Proposition. Let $G$ be a group and $K$ a field, such that $\bar{K}G$ has no zero divisor. Then for every field $K$, the group $(KG)^\times/K^\times$ is torsion-free. In particular, every torsion element in $(KG)^\times$ is a scalar.
Here $K\subset \bar{K}$ is an algebraic closure. For arbitrary fields, the assumption on $G$ is satisfied by torsion-free virtually solvable groups (and hence residually torsion-free solvable groups, such as free groups and many more).
Lemma 1. Let $K$ be an algebraically closed field. Let $A$ be a $K$-algebra (=unital associative $K$-algebra) with no zero divisors. If $P\in K[t]\smallsetminus\{0\}$ and $P(x)=0$ for $x\in A$ then $x$ is a scalar.
Proof: just consider the unital $K$-subalgebra generated by $x$. It is commutative, finite-dimensional over $K$, and has no nonzero divisor, hence is a field, and hence is 1-dimensional since $K$ is algebraically closed.
In turn this implies:
Lemma 2. Let $G$ be a group and $K$ a field for which $\bar{K}G$ has no zero divisor. Then for every nonzero polynomial $P\in K[t]$, every element $x$ in $KG$ such that $P(x)=0$ for some nonzero polynomial $P$, is a scalar.

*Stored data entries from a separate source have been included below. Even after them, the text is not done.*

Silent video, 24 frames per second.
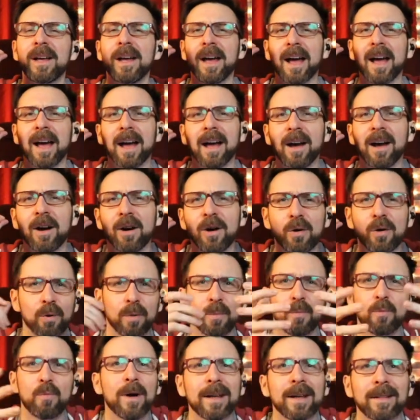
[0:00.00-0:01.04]
how
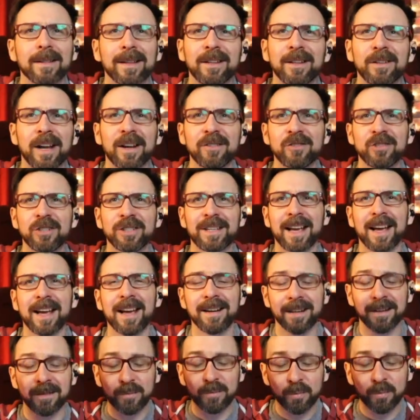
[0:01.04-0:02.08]
well
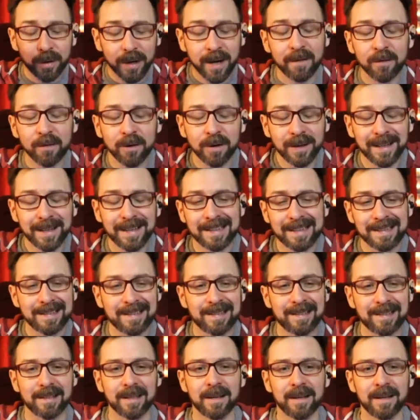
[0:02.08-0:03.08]
educated, whatever it is,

Proof: by Lemma 1, $x$ is a scalar in $\bar{K}G$, and hence is a scalar in $KG$.
Lemma 2 in turn, applied to $P(t)=t^n-\lambda$ for any fixed $\lambda\in K$, immediately implies the proposition.
Edit: the second sentence of the proposition can be restated as: if $K$ is a domain and $\overline{\mathrm{Frac}(K)}G$ has no zero divisors, then every torsion element in $(KG)^\times$ is a scalar. This is obtained in ARG's answer just assuming that $KG$ itself has no zero divisors.